The seemingly simple task of interpreting street signs actually represents a bundle of problematic processes-from machine vision to character recognition-with which researchers in computer science and artificial intelligence have been struggling for years. Yang chose some of the most promising software solutions and squeezed them into a handheld Pocket PC device. His system starts by scanning an image for hard edges-a sign’s borders. Next, it searches for cues such as contrasting, similar-size characters. Optical character recognition software “reads” the words, and other algorithms cluster them into plausible groupings.
Then comes the hard part: the actual translation. “Ambiguity is the biggest problem,” says Alex Waibel, director of Carnegie Mellon’s Interactive Systems Laboratory, where Yang is based. “Words can have so many different meanings in so many different languages in so many different situations.” That’s why a device that renders a literal translation can’t always do the job. If a Chinese sign meaning “Please do not touch” were translated word for word, for example, it would say, “Please do not move hand.”

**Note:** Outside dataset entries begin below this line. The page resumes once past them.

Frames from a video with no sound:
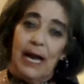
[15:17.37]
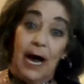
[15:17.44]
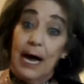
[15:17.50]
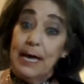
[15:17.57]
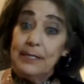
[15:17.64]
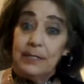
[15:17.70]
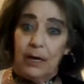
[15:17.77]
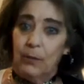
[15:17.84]

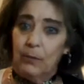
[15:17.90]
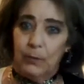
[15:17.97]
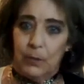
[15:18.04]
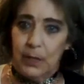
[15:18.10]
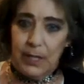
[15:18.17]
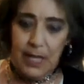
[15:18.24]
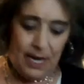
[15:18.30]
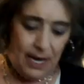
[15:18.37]
I don't
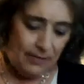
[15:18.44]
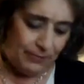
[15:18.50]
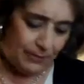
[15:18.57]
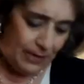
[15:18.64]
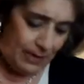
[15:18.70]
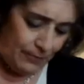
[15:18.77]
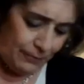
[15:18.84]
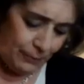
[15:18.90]
want
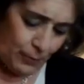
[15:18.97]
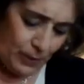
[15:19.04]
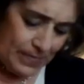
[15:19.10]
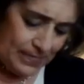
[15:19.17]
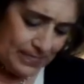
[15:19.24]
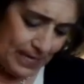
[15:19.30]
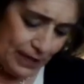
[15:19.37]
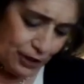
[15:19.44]
ever
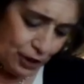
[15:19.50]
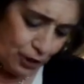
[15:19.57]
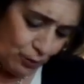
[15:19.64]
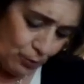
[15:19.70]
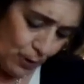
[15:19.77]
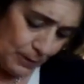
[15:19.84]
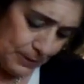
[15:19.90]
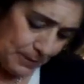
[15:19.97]
want attention
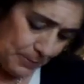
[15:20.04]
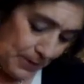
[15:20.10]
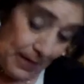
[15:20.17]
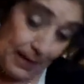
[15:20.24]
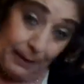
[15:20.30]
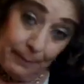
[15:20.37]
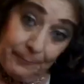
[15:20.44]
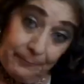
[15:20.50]
drawn to
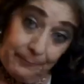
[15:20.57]
me.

To deal with such ambiguities, Yang considered three dominant machine-translation approaches, each with its own advantages. One, knowledge-based translation, requires humans to program rules that describe how a language’s words relate to one another. Slot Grammar, an IBM version of this approach, would break a sentence such as “John gave Mary a book” into the verb “gave” and three related words that fill slots: a subject (John), a direct object (book), and an indirect object (Mary). The IBM system then uses these relationships to search the knowledge base for similar relationships in the target language, and those relationships help generate a sensible translation.
At Microsoft Research in Redmond, WA, scientists rely on an example-based system that taps raw computing power rather than programmed rules. The Microsoft technology compares millions of words and phrases of translated text. Along the way, it generates an enormous bilingual dictionary of word relationships, phrases, and idioms. Then, in a process similar to sentence diagramming, it breaks target text into “logical forms” and finds the best-matching forms among those in the dictionary.

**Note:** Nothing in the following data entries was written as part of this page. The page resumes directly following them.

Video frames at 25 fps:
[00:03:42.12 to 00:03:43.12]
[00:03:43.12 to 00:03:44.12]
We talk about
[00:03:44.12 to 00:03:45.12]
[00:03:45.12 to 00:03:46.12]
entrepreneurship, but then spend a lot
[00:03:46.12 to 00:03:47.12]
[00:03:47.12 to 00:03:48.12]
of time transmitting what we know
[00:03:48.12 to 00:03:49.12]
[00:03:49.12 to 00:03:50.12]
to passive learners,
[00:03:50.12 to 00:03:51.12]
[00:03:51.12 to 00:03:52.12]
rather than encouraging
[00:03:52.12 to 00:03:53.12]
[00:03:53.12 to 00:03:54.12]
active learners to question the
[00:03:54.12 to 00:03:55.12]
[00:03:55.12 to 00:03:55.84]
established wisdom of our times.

The third approach is statistical. Like Microsoft’s approach, it starts by crunching reams of word relationships. But unlike example-based systems, it scores the best translations using a statistical model that identifies the phrases and words in each language that properly match under a variety of circumstances.
Yang tried both the example-based and the statistical approach to see which translator would perform better. Right now, each delivers at least partially accurate translations 82 percent of the time, compared with 70 to 80 percent for most other translation systems, he says. Yang and other researchers agree that combining all three approaches should prove the most promising long-range strategy. “There’s no other way we can keep up,” says Steve Richardson, head of the machine translation project at Microsoft’s Natural Language Processing Group.
The harder researchers push toward 100 percent accuracy, unfortunately, the more stubborn the problem becomes. Machines will “never be as good as humans” at translation, says Yang. But, Waibel adds, they “are getting better all the time.”